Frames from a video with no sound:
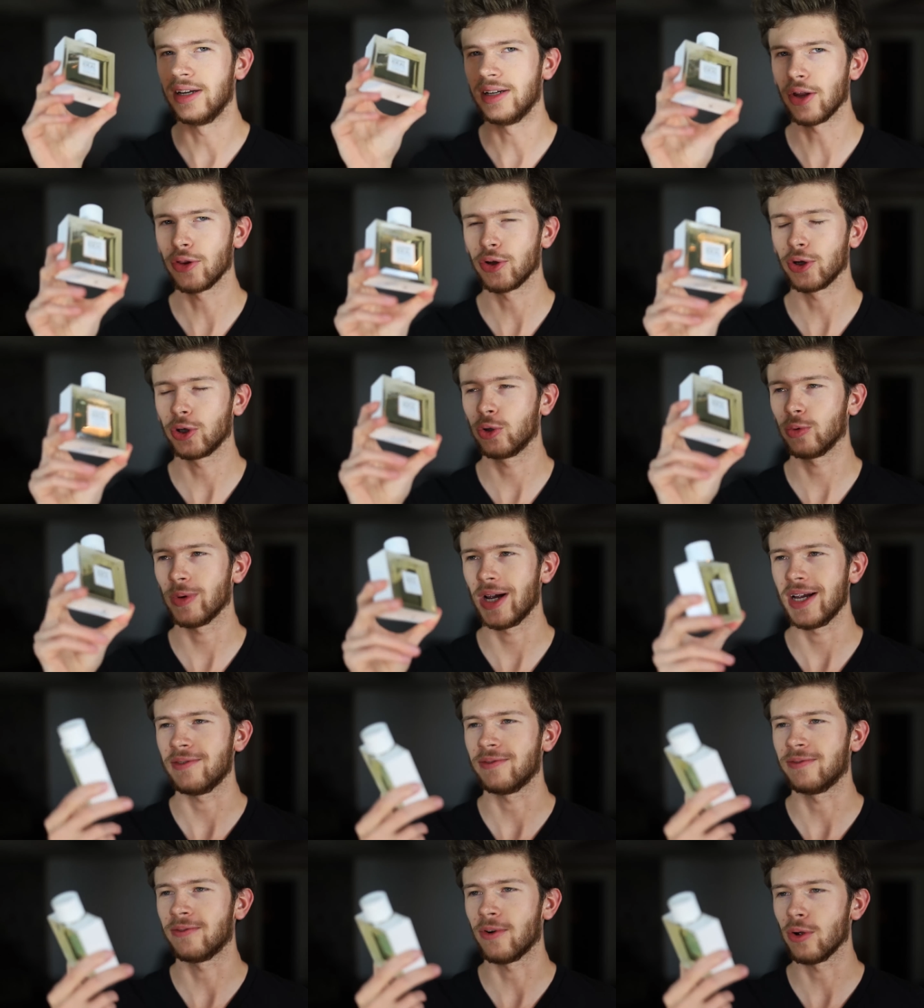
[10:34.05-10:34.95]
Another
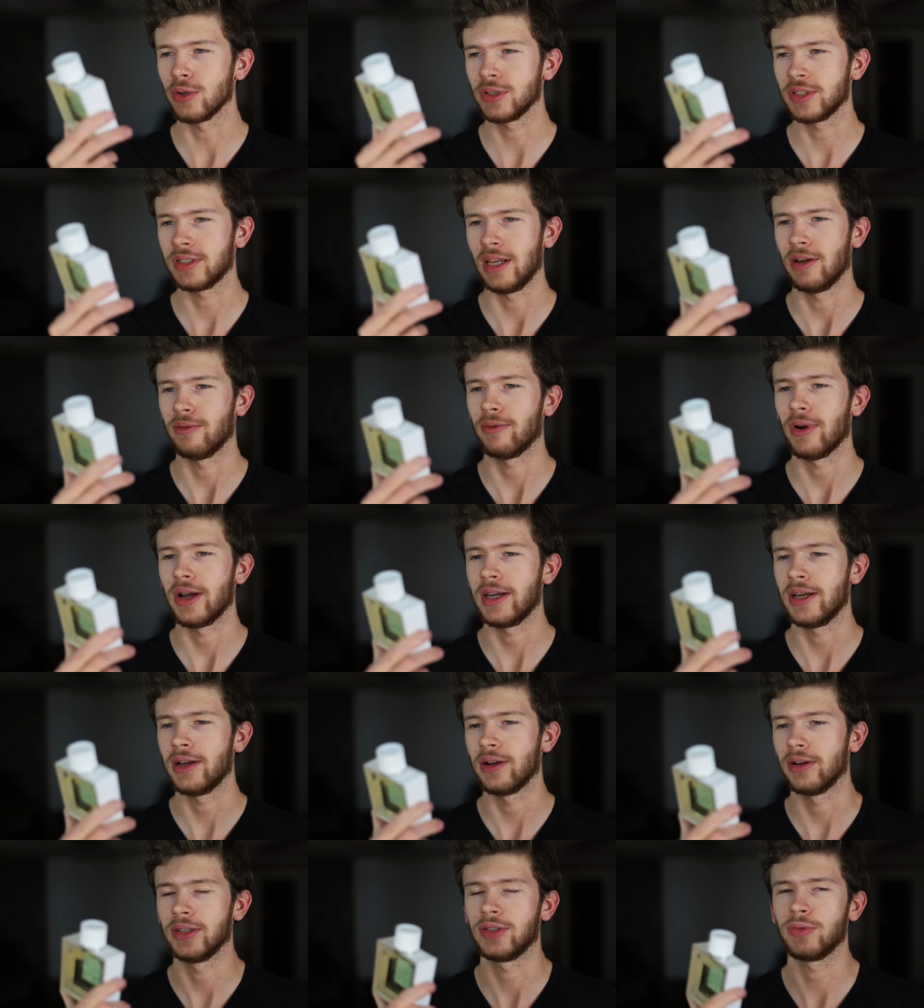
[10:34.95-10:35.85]
great fall scent right here.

**TASK BRIEF:** Would you retype the listing above exactly, omitting its pictures?

**RESPONSE:**
Frames from a video with no sound:
[10:34.05-10:34.95]
Another
[10:34.95-10:35.85]
great fall scent right here.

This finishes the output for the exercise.